What is the number of lines below that hold "speaker"? Answer with that number only.

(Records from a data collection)
- - - - -

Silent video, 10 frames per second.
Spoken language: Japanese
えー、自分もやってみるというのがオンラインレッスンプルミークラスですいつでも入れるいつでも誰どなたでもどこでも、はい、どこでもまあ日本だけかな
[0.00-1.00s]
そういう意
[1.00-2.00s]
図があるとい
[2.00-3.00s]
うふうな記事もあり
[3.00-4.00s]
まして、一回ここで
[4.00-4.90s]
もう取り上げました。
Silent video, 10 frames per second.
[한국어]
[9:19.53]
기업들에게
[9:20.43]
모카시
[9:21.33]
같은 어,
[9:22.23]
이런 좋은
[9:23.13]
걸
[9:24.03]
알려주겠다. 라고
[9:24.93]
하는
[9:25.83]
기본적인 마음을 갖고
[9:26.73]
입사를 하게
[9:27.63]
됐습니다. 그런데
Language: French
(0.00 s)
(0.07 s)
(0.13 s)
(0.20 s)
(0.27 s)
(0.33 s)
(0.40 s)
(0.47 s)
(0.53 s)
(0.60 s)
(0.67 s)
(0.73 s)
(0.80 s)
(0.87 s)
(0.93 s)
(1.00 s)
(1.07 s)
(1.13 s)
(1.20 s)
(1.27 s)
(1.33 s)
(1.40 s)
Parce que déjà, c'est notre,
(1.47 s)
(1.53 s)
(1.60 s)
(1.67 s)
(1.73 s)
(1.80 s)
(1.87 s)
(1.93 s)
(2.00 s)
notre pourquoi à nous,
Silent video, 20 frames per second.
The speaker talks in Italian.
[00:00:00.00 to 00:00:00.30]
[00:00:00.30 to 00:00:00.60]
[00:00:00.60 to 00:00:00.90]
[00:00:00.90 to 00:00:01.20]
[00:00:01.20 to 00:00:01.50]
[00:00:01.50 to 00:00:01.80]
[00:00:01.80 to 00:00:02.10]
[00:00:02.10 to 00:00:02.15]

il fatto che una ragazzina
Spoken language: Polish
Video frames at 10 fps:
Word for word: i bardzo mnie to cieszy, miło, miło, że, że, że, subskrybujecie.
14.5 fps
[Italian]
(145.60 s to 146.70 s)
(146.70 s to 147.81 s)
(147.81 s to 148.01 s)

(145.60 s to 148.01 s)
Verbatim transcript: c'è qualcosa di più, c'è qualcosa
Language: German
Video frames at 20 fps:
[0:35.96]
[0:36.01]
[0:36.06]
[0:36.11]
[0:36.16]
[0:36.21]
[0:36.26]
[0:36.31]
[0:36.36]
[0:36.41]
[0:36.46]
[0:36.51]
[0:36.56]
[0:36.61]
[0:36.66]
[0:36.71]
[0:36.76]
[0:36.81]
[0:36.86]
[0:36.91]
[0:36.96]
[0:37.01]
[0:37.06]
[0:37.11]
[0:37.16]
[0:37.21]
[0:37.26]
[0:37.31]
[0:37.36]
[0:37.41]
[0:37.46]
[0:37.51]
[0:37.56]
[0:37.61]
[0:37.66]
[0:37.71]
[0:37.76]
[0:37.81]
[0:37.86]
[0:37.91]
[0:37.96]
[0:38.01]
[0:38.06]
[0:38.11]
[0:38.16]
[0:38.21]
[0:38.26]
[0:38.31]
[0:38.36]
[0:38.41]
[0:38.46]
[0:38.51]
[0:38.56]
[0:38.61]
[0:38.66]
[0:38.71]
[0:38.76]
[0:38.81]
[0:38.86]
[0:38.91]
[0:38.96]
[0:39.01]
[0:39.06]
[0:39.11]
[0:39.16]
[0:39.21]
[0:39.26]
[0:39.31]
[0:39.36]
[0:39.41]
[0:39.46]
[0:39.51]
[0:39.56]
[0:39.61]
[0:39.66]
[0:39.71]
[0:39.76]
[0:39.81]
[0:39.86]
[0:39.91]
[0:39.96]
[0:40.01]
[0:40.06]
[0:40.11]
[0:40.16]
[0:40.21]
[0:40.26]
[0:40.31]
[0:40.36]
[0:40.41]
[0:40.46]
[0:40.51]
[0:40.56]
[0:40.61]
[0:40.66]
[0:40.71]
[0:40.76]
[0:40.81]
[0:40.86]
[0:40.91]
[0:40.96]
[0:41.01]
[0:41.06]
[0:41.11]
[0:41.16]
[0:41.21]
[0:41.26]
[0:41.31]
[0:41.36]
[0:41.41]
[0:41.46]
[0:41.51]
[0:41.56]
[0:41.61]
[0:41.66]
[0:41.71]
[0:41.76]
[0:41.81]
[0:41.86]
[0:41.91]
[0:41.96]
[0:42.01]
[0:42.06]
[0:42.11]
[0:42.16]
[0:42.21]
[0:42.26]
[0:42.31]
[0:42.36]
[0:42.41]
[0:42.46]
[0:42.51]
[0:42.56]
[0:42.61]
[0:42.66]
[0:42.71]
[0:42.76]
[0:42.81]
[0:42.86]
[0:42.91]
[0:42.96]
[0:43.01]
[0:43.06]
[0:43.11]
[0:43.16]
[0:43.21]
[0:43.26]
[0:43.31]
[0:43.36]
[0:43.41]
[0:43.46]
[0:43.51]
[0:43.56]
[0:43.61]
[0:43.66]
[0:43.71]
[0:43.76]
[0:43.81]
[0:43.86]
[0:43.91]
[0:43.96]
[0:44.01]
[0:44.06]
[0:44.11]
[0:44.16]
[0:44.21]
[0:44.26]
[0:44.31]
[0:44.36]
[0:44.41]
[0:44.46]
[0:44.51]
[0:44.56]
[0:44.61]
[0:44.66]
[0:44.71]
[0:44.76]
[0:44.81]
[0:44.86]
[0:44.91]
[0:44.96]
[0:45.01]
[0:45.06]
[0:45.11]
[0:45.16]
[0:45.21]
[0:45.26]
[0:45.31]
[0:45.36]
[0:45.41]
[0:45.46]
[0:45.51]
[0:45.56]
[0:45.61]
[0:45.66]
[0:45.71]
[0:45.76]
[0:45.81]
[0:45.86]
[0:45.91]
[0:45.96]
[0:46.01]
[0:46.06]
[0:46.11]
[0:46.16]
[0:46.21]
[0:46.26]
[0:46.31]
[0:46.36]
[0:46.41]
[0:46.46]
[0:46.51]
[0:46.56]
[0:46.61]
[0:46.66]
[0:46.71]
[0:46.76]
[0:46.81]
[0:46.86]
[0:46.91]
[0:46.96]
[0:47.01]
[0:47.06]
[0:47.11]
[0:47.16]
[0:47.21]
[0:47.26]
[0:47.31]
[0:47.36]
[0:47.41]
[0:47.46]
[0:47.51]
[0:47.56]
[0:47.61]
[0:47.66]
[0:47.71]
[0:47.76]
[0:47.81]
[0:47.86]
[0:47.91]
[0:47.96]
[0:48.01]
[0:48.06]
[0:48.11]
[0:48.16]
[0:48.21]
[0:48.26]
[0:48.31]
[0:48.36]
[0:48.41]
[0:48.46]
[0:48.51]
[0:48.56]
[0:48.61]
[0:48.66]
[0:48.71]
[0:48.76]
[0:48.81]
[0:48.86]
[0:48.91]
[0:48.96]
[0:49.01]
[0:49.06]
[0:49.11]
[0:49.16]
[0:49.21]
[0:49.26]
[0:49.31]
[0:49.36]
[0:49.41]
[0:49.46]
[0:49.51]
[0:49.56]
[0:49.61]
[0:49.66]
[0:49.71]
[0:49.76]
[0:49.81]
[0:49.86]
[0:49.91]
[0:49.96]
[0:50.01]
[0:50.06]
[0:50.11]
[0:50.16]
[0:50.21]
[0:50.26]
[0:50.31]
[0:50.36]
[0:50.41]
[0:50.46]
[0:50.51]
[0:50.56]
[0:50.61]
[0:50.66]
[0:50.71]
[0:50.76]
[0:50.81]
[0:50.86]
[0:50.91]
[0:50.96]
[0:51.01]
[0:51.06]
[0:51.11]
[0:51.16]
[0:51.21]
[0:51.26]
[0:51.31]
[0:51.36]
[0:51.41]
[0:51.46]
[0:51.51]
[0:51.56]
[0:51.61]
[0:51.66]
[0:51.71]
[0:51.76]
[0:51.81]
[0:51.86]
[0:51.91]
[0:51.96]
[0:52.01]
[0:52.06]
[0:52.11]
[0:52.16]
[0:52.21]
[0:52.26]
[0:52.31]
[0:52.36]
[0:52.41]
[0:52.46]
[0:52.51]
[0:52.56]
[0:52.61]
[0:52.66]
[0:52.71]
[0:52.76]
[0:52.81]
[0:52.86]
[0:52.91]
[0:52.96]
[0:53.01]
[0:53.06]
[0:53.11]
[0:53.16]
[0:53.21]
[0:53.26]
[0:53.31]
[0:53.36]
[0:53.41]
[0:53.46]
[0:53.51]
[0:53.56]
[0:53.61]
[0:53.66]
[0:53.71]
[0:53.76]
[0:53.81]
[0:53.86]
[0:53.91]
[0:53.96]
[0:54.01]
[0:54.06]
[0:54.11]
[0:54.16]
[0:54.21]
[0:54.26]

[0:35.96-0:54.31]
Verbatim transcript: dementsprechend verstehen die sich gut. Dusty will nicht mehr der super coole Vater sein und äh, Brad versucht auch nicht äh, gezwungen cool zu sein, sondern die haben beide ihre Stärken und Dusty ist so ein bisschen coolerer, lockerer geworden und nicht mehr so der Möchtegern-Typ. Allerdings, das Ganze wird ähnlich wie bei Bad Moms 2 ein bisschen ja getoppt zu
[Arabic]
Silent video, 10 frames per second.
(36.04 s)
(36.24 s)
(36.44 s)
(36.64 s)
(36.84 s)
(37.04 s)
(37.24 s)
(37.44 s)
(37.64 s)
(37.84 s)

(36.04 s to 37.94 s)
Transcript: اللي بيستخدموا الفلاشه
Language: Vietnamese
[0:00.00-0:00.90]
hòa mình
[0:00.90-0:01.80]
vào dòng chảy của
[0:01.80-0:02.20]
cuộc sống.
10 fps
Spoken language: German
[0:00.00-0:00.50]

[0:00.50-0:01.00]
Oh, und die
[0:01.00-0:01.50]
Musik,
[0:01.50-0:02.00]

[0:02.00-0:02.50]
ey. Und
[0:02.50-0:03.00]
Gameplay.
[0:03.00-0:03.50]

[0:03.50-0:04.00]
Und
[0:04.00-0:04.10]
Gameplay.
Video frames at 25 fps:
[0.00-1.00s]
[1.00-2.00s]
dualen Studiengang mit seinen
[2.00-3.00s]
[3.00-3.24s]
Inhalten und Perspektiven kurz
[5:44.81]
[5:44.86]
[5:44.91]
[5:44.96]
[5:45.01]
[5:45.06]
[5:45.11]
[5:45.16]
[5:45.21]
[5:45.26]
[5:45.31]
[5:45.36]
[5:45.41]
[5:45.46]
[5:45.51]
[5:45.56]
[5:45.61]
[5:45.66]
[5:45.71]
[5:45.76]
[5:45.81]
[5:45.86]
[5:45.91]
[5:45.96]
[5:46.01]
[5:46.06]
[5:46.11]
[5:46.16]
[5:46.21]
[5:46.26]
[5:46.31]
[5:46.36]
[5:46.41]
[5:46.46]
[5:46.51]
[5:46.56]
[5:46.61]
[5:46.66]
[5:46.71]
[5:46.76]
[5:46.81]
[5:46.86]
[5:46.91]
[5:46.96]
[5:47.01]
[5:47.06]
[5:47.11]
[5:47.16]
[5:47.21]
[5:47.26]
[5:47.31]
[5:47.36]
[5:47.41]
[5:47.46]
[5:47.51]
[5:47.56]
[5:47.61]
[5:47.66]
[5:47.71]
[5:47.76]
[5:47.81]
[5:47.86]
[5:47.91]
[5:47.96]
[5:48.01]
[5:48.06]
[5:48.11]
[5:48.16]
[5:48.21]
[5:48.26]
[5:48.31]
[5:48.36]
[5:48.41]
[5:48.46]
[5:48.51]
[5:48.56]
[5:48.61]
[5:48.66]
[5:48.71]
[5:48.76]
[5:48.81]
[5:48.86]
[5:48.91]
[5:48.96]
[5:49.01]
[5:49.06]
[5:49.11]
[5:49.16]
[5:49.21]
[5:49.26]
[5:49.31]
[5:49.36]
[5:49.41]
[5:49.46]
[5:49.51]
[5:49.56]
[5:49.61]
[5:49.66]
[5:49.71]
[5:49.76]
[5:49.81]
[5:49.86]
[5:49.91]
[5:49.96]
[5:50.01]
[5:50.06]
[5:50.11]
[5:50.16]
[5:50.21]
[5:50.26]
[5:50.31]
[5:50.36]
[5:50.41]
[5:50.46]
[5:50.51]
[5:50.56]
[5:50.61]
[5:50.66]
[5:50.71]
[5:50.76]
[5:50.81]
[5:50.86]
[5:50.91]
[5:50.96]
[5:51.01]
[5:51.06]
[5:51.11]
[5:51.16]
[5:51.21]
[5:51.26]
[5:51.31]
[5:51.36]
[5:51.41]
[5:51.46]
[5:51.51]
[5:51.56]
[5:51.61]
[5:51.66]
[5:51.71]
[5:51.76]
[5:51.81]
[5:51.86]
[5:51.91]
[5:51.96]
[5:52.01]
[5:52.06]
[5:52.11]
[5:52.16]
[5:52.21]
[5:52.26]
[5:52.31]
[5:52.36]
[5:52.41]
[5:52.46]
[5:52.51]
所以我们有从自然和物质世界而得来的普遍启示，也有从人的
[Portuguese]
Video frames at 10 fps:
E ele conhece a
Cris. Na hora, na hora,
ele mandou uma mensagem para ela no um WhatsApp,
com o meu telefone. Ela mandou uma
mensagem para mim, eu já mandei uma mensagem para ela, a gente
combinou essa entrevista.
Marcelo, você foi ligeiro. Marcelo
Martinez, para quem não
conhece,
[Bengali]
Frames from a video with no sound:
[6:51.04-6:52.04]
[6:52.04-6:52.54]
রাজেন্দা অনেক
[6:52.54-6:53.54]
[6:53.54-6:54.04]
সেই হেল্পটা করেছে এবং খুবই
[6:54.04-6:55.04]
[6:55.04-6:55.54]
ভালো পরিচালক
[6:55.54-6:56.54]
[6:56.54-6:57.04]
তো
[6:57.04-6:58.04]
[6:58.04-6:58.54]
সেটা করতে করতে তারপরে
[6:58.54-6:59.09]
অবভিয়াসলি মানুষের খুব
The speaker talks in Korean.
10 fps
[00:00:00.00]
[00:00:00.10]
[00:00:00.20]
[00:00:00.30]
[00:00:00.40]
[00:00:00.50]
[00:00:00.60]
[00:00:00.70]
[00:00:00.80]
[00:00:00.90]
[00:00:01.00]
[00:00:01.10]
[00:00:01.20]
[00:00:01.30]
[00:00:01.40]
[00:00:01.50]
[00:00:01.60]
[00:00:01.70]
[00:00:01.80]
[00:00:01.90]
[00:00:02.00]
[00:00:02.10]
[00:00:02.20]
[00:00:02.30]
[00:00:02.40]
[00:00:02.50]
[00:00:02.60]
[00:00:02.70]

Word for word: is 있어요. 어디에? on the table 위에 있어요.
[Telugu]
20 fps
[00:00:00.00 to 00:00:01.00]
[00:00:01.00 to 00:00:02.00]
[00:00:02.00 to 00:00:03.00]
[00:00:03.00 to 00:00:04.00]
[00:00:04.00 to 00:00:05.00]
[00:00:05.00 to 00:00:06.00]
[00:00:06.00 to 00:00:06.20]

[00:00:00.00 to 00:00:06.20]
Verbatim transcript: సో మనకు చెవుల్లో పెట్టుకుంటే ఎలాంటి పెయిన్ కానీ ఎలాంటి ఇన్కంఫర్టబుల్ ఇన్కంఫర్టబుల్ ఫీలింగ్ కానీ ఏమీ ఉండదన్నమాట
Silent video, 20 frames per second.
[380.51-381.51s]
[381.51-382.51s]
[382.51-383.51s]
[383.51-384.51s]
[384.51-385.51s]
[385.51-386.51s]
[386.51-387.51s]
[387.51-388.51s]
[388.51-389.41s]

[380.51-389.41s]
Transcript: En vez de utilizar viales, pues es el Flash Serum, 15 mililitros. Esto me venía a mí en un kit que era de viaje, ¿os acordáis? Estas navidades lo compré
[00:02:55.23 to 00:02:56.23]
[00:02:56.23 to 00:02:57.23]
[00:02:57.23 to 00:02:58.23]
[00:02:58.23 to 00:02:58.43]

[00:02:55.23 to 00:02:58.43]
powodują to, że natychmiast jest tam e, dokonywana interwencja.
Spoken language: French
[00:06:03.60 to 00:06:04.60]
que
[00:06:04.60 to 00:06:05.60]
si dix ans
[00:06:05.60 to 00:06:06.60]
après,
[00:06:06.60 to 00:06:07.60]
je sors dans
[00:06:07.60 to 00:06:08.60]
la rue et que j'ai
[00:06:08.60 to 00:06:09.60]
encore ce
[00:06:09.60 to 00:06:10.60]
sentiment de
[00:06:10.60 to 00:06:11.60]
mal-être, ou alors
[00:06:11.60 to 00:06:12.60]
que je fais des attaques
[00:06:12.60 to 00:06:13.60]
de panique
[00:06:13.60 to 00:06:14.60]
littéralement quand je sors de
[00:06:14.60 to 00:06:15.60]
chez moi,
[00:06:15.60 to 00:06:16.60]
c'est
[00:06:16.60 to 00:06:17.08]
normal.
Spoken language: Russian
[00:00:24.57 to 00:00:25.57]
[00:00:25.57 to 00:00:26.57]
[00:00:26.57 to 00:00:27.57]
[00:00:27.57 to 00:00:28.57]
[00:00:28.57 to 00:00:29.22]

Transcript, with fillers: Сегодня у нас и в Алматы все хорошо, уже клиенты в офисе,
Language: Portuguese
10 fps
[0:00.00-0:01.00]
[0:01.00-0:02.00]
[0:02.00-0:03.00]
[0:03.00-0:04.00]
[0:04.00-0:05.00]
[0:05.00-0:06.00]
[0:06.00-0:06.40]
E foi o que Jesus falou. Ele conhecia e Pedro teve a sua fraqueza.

- - - - -

__Solution below__. 2